When first connecting with the customer or client, do they seem organized? Does their business appear to function smoothly, with clearly defined roles and efficient lines of communication? If so, that’s great (it is no guarantee of prompt payment, but it certainly is not a mark against). If, on the other hand, the client seems disorganized, this could be a red flag.

Unpredictable Payment Schedule

This one pertains to returning clients. Have their past payments been erratic, arriving on an unpredictable schedule? While you may not have had a problem yet with a client, an erratic payment schedule could indicate problems in the future. Unpredictable payments mean that the client has not automated their payments, and therefore could be liable to miss paying.

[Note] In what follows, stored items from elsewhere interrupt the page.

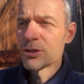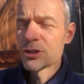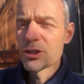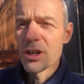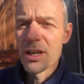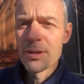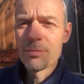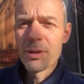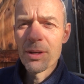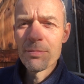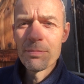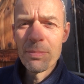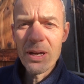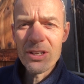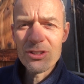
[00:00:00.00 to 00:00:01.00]
trying my
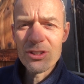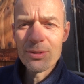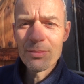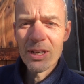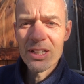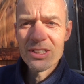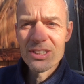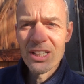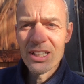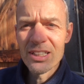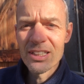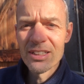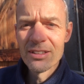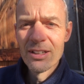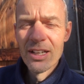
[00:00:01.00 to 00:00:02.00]
best to
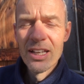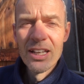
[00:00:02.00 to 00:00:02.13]
maintain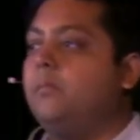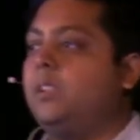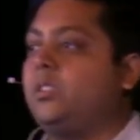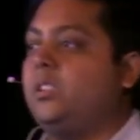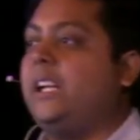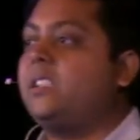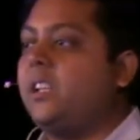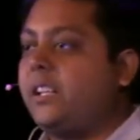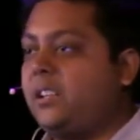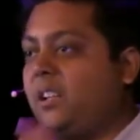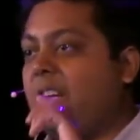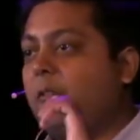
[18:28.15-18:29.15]
So that's
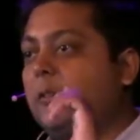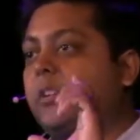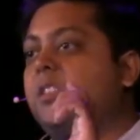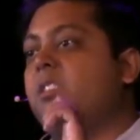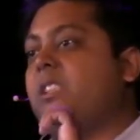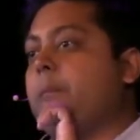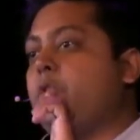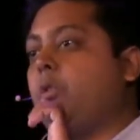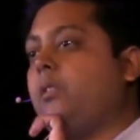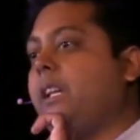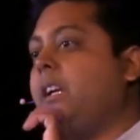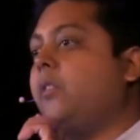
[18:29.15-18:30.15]
like the level of
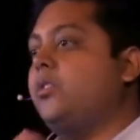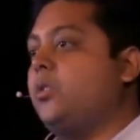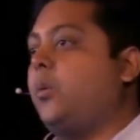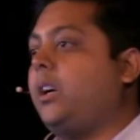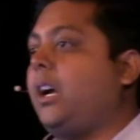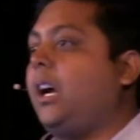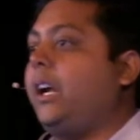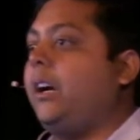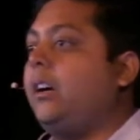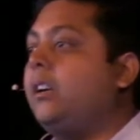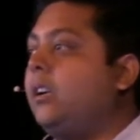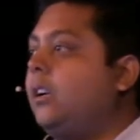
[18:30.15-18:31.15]
conceptual thinkers you want to
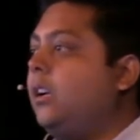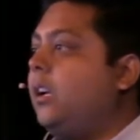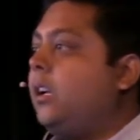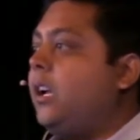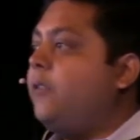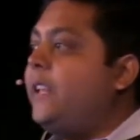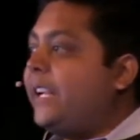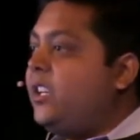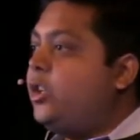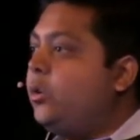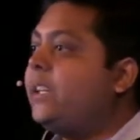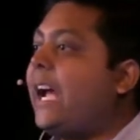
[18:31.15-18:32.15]
hire. If they can
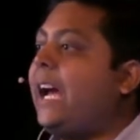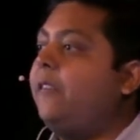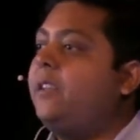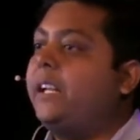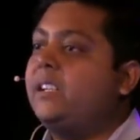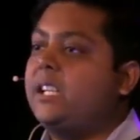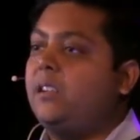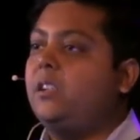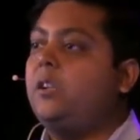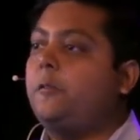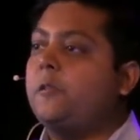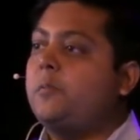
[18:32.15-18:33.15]
do that, if they can tell
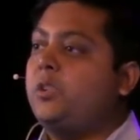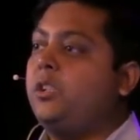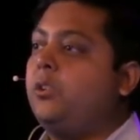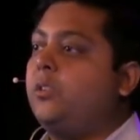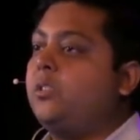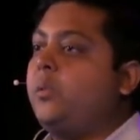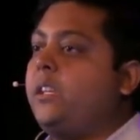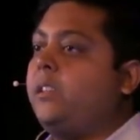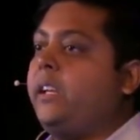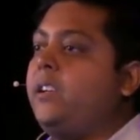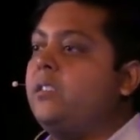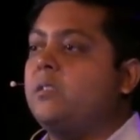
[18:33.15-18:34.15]
the difference between those 3
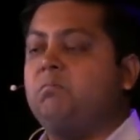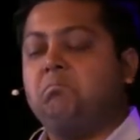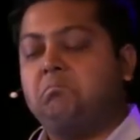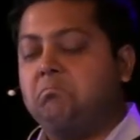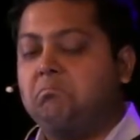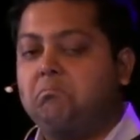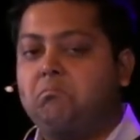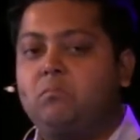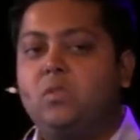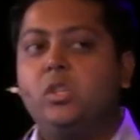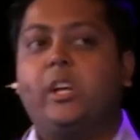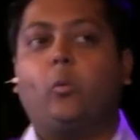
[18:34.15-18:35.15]
things,
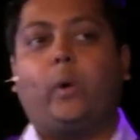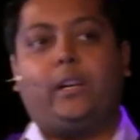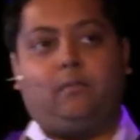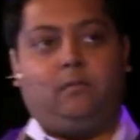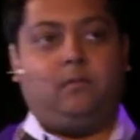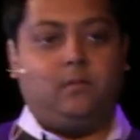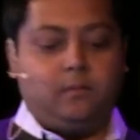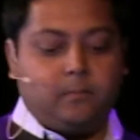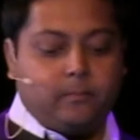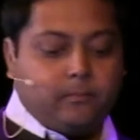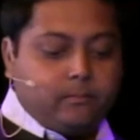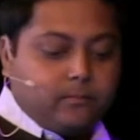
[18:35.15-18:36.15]
you can win.
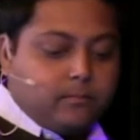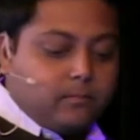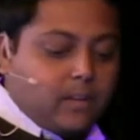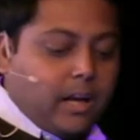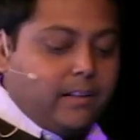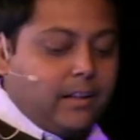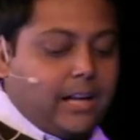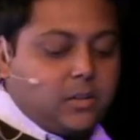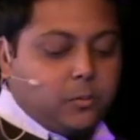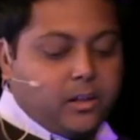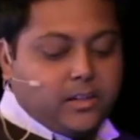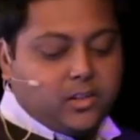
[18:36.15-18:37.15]
And the
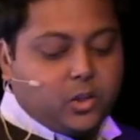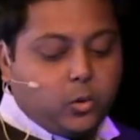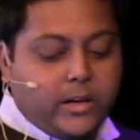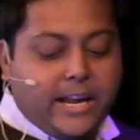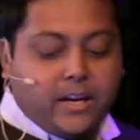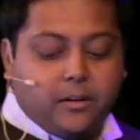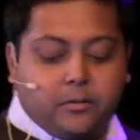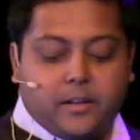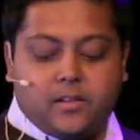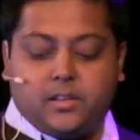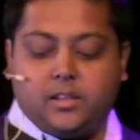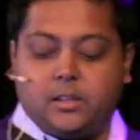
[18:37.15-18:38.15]
last one is creative
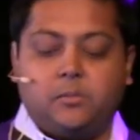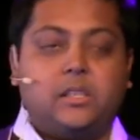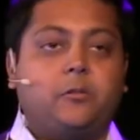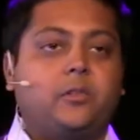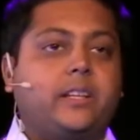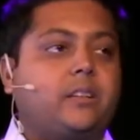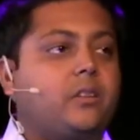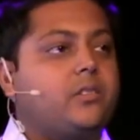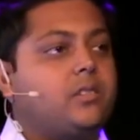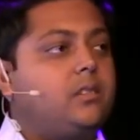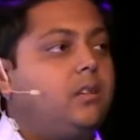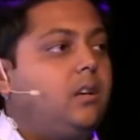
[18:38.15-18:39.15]
and systems level thinkers.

Poor Track Record Previously

Most industries involve a lot of inter-organizational chatter, and therefore the word of a client’s reputation for missed payments will probably get around. Keep your ear to the ground. If you hear that a client has missed payments in the past with other businesses, it doesn’t necessarily preclude you from taking their business; but it is certainly a good thing to know in advance.

Dipping Market Share

Is your client’s market share shrinking? Is their reputation in their industry worsening? With smaller companies, it can be tough to tell, but not impossible. Look around for news articles, social media chatter, and word-of-mouth from trustworthy industry members. If your client, who is ordering goods or services from you, is struggling, then you have a right to know about it.

Hesitation to Set Terms

“We don’t have to set anything in stone just yet”. Yes, you do. Be as clear, upfront and detailed as possible when laying out the terms of what you are offering and what they are paying. A client reticent to accept clear terms is more likely to take advantage of the vagueness when it comes time to pay.

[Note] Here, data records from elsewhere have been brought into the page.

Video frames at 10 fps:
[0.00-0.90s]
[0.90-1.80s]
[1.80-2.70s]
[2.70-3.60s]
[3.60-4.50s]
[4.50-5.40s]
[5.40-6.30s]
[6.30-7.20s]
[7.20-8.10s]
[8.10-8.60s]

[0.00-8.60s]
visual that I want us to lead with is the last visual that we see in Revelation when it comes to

This is the same advice we offer medical practices: if you want to help your healthcare practice collect quickly, be clear and detailed about costs and terms upfront.

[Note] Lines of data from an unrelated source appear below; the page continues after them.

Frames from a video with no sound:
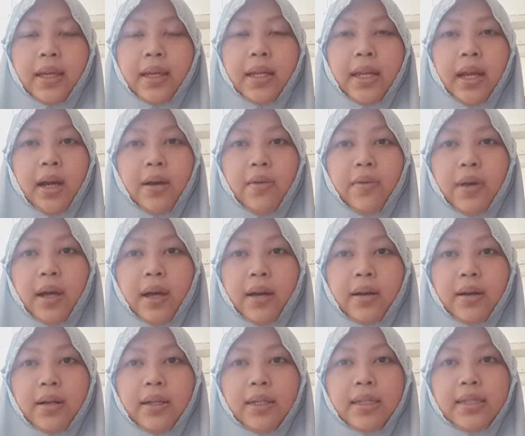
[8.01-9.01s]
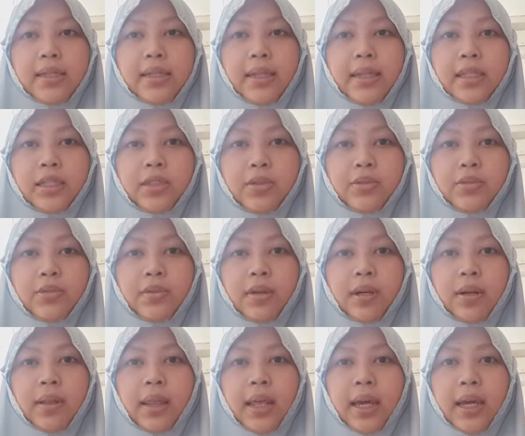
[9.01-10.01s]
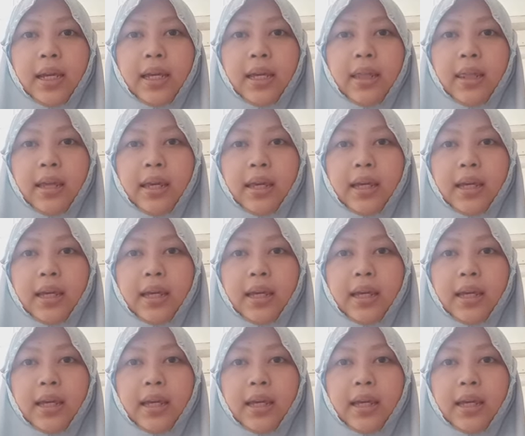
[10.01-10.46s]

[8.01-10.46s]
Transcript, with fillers: Nowhere is this truer than in the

Attempting to Change the Terms

If your client attempts to change the terms after they have been agreed upon, especially once the goods or service is in the process of being delivered, that is a big red flag. Among other things, it might mean that the client has realized they are unable to pay and are attempting to quietly double back. Any attempt to change the terms or cost warrants a conversation with the client about whether they are still able to pay.

Longer Response Times

When they were hiring you, they were quick to respond to calls and emails. However, now that the goods or services have been delivered, they are suspiciously slow in their ability to respond. They are often “out of the office”. Or they make excuses in their emails for the delayed response. While it isn’t a sure-fire indicator of a late-paying customer, lagging response times should be greeted with a healthy skepticism.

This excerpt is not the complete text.